▶ [Aim of the task]: Below are records with pictures. Reproduce exactly the lines from the line with "[00:10:21.18]" to the line with "[00:10:22.03]", inclusive, and leave each picture out.

▶ [Records to use]:
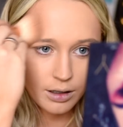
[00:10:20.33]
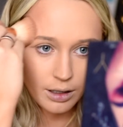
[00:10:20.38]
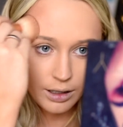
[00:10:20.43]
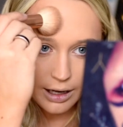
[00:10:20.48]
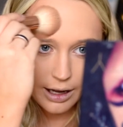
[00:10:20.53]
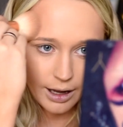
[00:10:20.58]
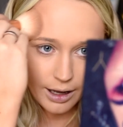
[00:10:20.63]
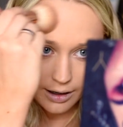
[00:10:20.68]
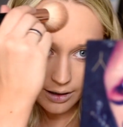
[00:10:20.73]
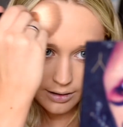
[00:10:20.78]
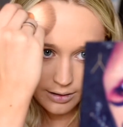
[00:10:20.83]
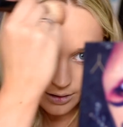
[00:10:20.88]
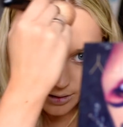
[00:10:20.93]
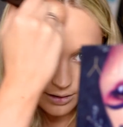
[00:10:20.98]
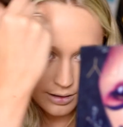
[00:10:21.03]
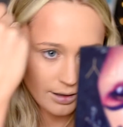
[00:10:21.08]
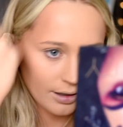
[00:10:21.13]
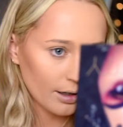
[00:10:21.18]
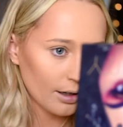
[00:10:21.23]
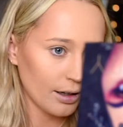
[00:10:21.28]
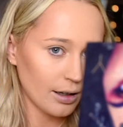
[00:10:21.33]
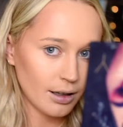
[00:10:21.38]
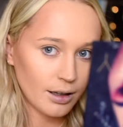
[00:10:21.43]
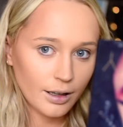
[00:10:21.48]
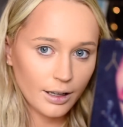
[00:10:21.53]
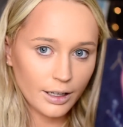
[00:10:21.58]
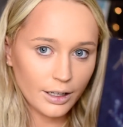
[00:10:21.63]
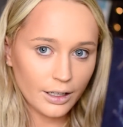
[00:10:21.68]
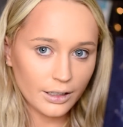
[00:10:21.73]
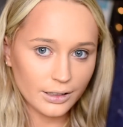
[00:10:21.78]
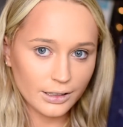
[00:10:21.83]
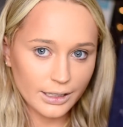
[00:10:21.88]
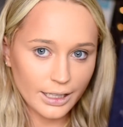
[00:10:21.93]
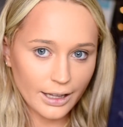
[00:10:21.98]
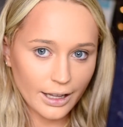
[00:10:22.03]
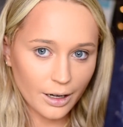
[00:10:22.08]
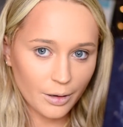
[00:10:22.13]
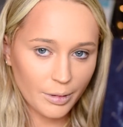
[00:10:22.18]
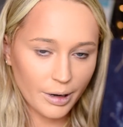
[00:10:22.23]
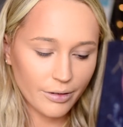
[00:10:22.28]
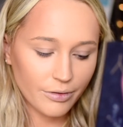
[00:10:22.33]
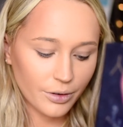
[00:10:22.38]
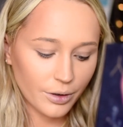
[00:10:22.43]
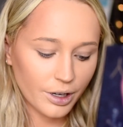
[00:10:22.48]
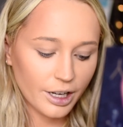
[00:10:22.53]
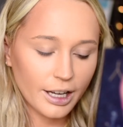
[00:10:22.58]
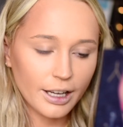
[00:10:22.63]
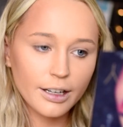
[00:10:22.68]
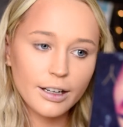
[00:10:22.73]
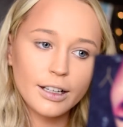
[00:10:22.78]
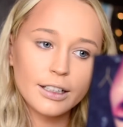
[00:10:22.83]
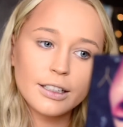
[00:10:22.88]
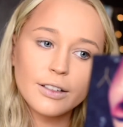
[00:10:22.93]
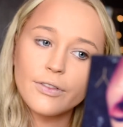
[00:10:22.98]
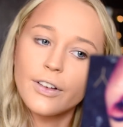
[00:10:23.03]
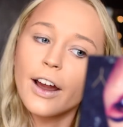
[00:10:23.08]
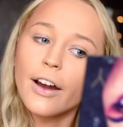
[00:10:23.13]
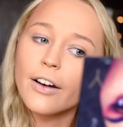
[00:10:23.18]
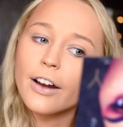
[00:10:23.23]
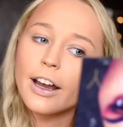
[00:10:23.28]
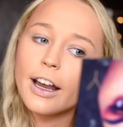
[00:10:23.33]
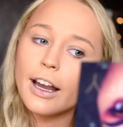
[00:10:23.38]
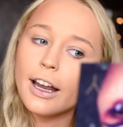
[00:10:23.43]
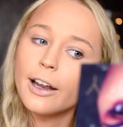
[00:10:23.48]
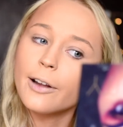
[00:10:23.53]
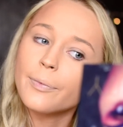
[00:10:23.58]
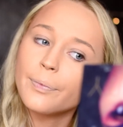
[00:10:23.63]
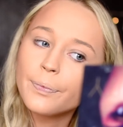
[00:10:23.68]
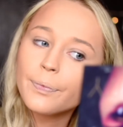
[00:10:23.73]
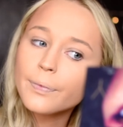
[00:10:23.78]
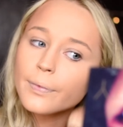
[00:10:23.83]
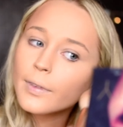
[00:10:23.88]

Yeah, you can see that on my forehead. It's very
...
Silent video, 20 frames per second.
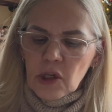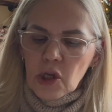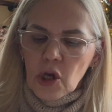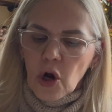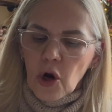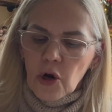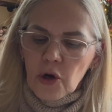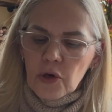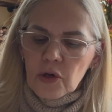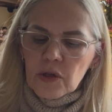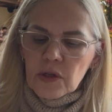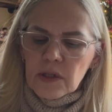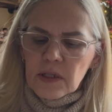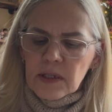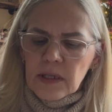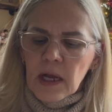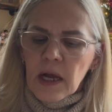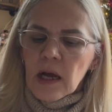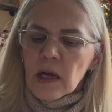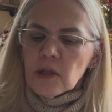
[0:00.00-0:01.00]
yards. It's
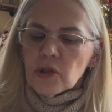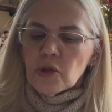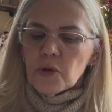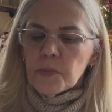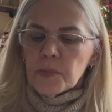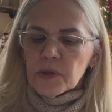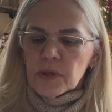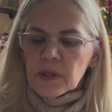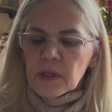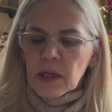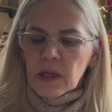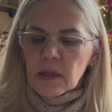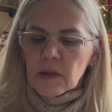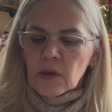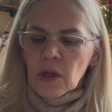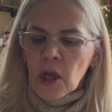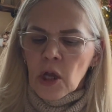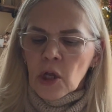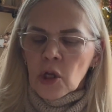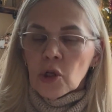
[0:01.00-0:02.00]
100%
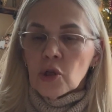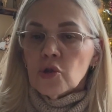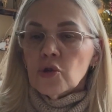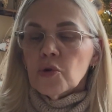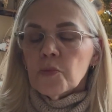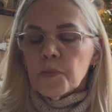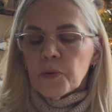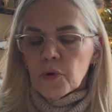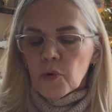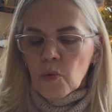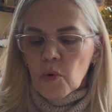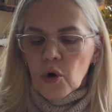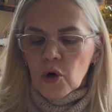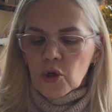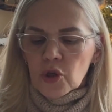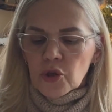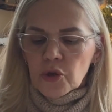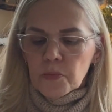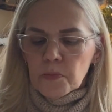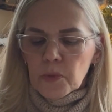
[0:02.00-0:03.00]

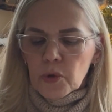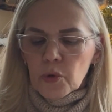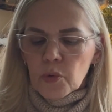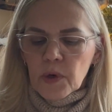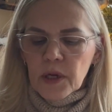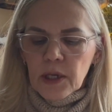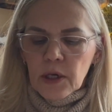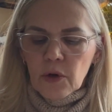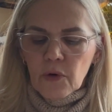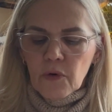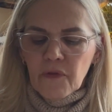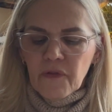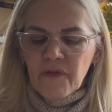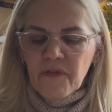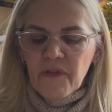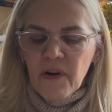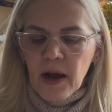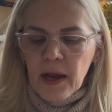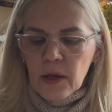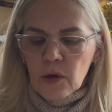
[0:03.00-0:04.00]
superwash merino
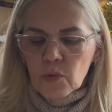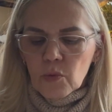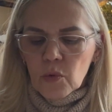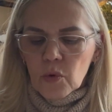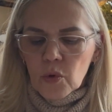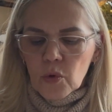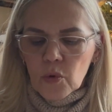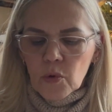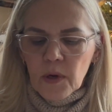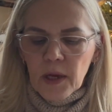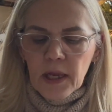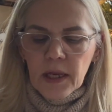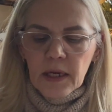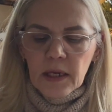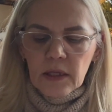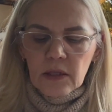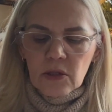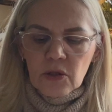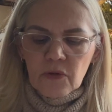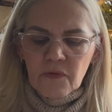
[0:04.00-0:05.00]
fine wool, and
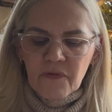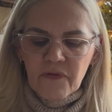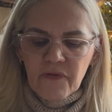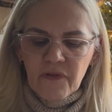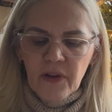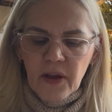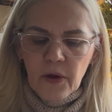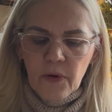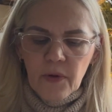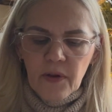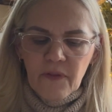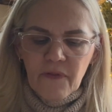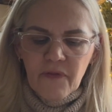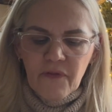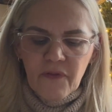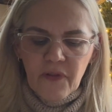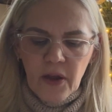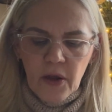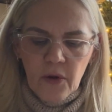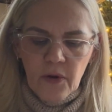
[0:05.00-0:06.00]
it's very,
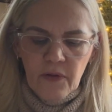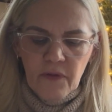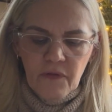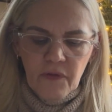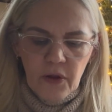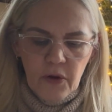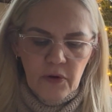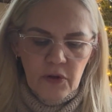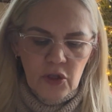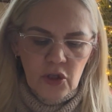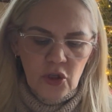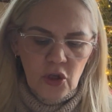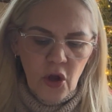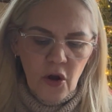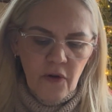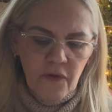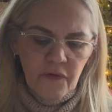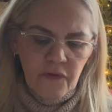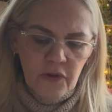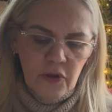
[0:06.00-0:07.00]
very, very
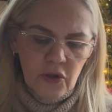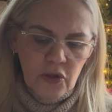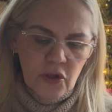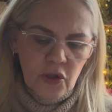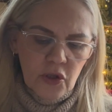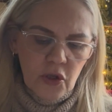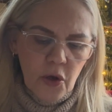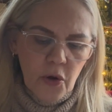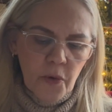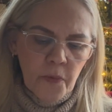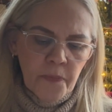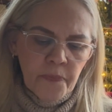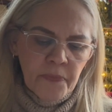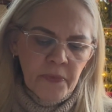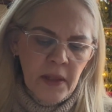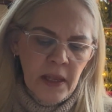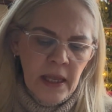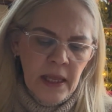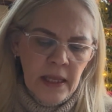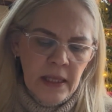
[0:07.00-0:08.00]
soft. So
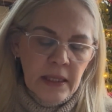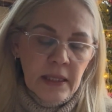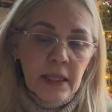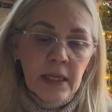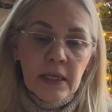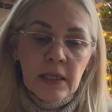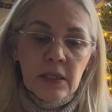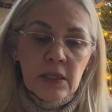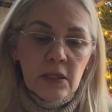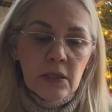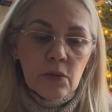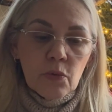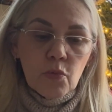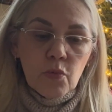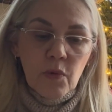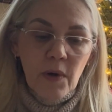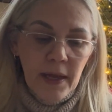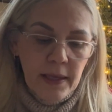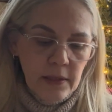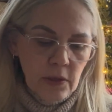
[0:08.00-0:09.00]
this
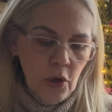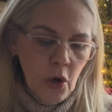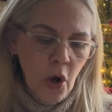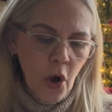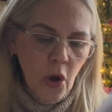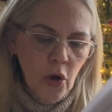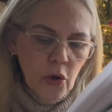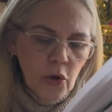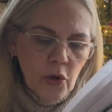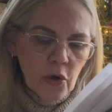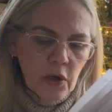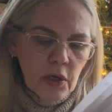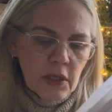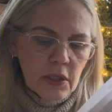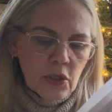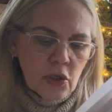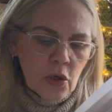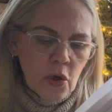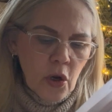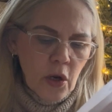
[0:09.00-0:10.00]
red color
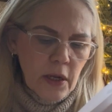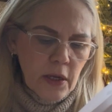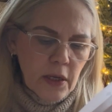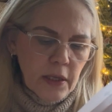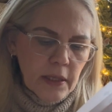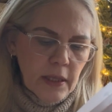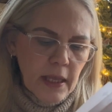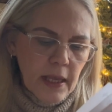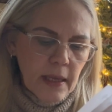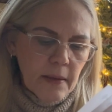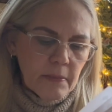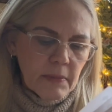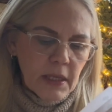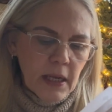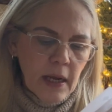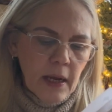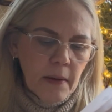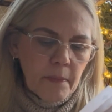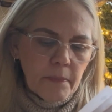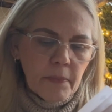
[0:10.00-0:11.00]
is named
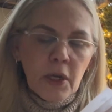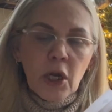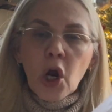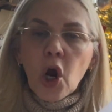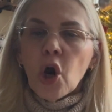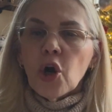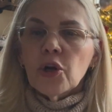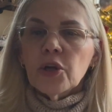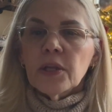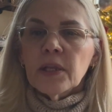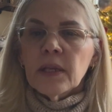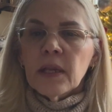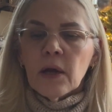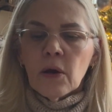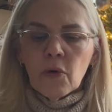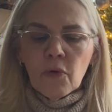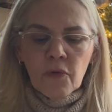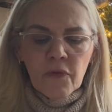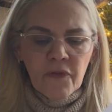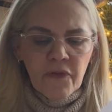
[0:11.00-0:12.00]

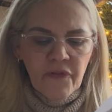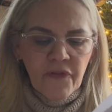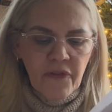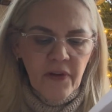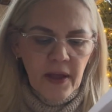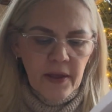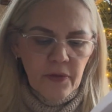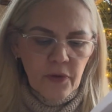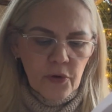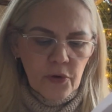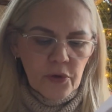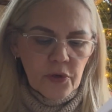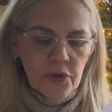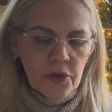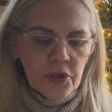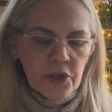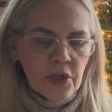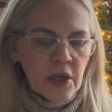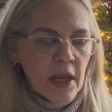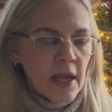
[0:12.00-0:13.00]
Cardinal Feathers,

▶ [Problem solution]:
[00:10:21.18]
[00:10:21.23]
[00:10:21.28]
[00:10:21.33]
[00:10:21.38]
[00:10:21.43]
[00:10:21.48]
[00:10:21.53]
[00:10:21.58]
[00:10:21.63]
[00:10:21.68]
[00:10:21.73]
[00:10:21.78]
[00:10:21.83]
[00:10:21.88]
[00:10:21.93]
[00:10:21.98]
[00:10:22.03]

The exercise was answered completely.